● Task details
Check every line of the entries for "from", and copy the lines that hold it.

(Collected data)
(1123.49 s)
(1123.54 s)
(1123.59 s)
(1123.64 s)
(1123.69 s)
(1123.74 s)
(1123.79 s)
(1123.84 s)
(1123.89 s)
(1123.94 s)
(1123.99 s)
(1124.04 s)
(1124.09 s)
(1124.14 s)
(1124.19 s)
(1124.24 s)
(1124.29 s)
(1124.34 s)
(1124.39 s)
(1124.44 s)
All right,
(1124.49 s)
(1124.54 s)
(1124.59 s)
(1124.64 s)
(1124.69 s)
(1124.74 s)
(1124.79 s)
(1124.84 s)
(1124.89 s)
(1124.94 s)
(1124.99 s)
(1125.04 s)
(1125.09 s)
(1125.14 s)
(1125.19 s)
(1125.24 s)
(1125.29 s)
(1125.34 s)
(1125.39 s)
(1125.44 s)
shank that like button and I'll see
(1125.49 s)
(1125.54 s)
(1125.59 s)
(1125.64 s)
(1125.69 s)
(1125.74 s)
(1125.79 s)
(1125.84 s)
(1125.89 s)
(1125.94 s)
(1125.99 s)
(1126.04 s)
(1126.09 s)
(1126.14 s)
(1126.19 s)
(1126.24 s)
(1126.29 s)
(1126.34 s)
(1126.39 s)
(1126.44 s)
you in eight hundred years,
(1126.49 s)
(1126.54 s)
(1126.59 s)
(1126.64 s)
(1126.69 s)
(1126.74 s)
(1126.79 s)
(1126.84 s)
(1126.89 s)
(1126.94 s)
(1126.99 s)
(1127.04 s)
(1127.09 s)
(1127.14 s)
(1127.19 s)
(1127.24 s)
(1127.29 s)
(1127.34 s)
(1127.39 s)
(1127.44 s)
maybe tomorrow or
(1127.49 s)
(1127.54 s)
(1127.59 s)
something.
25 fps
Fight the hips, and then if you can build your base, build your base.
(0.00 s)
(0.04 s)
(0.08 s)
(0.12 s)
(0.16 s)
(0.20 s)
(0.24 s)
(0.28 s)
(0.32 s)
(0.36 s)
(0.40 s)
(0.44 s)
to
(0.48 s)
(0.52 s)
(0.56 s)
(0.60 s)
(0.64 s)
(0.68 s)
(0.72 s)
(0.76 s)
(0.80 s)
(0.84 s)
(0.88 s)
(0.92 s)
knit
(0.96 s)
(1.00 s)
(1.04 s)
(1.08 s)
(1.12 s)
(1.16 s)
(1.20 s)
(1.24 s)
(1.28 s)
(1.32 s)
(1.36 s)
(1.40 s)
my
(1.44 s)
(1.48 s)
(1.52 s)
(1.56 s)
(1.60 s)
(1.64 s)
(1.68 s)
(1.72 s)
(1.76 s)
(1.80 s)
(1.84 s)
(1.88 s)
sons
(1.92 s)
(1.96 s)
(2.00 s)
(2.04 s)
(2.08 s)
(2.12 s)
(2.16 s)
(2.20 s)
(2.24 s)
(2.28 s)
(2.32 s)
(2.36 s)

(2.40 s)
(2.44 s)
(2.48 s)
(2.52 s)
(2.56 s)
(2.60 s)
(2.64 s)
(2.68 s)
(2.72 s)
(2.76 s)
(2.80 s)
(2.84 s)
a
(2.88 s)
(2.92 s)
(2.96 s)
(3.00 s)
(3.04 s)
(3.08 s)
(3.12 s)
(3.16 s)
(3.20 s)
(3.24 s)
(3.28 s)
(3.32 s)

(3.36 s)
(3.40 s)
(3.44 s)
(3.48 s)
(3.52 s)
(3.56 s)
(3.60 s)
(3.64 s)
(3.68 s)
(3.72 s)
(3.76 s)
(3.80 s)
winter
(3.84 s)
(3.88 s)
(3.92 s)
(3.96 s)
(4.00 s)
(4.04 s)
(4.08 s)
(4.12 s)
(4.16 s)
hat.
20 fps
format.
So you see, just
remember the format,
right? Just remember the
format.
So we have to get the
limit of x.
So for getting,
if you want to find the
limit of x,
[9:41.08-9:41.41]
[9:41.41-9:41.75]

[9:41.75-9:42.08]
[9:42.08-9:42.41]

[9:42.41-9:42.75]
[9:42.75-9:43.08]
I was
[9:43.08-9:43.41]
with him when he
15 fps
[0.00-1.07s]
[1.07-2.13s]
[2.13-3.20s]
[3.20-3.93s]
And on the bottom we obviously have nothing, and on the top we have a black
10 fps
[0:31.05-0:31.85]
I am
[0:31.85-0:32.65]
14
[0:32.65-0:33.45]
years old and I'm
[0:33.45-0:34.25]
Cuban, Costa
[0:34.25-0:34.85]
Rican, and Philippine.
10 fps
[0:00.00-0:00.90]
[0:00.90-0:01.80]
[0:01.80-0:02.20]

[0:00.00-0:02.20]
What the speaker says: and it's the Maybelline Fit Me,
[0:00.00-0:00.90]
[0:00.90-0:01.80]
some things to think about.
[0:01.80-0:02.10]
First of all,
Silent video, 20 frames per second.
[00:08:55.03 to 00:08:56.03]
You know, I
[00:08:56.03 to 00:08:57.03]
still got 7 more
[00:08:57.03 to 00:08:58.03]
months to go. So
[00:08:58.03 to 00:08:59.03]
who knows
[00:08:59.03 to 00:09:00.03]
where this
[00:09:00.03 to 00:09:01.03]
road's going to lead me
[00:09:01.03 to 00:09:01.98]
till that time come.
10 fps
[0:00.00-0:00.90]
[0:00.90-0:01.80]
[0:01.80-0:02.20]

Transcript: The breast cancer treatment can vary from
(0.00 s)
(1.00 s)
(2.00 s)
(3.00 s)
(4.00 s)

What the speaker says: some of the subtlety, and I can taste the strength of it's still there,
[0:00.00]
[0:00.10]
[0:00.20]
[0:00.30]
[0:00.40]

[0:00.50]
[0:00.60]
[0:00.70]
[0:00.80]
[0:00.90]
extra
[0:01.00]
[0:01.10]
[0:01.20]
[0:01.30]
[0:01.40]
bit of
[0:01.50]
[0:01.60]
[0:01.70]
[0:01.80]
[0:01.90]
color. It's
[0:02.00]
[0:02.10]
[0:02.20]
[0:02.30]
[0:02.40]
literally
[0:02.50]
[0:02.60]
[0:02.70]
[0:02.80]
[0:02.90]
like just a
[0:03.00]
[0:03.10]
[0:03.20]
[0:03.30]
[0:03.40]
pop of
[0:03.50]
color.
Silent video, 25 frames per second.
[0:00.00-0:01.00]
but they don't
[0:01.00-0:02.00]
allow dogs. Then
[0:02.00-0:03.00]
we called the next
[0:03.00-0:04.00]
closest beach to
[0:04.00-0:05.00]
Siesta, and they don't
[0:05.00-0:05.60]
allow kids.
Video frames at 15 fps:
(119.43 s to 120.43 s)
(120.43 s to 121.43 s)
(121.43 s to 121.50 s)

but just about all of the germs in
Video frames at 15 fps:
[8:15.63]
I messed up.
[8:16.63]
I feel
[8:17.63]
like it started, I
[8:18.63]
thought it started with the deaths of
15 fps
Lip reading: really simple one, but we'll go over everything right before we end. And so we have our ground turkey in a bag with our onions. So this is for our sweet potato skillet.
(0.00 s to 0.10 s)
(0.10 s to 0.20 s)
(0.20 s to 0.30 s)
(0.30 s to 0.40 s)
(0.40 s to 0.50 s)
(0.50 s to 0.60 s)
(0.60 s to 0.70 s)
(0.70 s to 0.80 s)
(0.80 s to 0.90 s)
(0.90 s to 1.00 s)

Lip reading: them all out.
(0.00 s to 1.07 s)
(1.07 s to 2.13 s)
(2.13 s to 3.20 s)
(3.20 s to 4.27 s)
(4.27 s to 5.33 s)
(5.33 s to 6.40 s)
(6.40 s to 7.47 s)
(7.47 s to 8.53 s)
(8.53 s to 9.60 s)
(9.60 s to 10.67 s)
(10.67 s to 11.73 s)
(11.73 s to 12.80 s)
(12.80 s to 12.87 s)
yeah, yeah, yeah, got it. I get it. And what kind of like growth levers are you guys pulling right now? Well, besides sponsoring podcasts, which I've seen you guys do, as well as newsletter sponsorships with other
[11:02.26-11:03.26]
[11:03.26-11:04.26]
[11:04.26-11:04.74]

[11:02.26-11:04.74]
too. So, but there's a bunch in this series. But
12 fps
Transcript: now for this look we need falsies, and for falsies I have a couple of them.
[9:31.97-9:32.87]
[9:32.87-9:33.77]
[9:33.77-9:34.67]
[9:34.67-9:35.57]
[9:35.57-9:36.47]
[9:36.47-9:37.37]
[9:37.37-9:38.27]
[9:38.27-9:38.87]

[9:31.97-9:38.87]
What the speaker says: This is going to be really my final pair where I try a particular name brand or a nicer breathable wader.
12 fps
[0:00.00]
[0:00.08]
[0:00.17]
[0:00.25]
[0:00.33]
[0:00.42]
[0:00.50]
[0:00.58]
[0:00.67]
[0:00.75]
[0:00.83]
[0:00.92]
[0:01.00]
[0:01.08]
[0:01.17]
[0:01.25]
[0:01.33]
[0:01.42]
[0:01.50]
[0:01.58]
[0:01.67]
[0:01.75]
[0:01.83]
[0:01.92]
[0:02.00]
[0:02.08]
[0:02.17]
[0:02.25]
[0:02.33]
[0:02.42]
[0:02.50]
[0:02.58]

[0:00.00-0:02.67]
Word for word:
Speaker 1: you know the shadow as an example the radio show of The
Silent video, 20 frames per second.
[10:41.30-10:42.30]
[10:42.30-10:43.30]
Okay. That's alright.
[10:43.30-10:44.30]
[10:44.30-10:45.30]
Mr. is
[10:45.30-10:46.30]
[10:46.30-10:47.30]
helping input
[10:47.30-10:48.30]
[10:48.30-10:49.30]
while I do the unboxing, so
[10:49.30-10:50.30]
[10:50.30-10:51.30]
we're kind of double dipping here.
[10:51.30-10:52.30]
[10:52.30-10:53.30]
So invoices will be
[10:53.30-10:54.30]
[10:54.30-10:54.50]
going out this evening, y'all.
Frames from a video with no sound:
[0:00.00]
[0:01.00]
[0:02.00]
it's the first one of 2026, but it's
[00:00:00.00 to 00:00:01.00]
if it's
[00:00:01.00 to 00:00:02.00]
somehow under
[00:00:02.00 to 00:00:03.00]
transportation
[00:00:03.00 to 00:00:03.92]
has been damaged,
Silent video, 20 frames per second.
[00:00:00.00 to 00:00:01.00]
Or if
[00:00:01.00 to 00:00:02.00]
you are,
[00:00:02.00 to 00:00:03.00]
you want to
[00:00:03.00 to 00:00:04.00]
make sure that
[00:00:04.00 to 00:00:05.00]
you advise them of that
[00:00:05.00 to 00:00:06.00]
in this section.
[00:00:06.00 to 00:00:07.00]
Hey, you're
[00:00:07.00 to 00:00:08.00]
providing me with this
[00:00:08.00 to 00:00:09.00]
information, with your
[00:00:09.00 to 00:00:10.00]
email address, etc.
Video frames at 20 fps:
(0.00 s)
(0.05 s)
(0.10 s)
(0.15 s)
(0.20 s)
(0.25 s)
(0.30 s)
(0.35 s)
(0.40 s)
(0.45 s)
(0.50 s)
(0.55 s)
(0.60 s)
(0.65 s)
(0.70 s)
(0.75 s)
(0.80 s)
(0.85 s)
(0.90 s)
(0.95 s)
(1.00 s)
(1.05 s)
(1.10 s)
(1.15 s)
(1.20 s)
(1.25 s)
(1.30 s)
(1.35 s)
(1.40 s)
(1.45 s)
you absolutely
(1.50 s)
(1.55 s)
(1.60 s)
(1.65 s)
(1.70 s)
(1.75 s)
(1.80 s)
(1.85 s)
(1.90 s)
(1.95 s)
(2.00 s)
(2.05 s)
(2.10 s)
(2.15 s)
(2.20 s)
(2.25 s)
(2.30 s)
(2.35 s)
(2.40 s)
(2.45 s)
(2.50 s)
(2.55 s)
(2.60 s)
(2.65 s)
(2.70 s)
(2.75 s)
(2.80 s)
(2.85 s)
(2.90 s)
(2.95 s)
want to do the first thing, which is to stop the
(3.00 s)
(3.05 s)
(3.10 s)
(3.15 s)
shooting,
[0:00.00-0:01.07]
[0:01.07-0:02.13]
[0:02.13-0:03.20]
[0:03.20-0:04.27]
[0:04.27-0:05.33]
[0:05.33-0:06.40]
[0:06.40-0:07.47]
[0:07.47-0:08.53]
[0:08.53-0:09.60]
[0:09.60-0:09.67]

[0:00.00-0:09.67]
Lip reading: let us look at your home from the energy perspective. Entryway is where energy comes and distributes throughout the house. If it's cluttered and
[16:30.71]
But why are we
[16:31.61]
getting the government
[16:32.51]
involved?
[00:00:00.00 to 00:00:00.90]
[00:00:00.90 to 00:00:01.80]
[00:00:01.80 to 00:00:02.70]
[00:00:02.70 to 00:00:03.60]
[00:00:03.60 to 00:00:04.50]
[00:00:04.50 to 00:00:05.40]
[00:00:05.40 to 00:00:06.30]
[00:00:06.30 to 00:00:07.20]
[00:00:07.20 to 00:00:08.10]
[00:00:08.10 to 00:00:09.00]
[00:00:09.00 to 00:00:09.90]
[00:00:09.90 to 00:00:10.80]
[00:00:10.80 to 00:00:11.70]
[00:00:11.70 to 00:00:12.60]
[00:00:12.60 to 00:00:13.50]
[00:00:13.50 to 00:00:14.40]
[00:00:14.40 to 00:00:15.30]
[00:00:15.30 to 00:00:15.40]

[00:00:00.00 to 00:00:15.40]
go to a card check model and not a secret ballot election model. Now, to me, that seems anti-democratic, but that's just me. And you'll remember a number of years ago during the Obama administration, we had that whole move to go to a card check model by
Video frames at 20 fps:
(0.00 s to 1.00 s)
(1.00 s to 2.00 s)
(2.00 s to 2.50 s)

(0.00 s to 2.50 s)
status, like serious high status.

● Solution for this exercise
Transcript: The breast cancer treatment can vary from
Frames from a video with no sound:
Lip reading: let us look at your home from the energy perspective. Entryway is where energy comes and distributes throughout the house. If it's cluttered and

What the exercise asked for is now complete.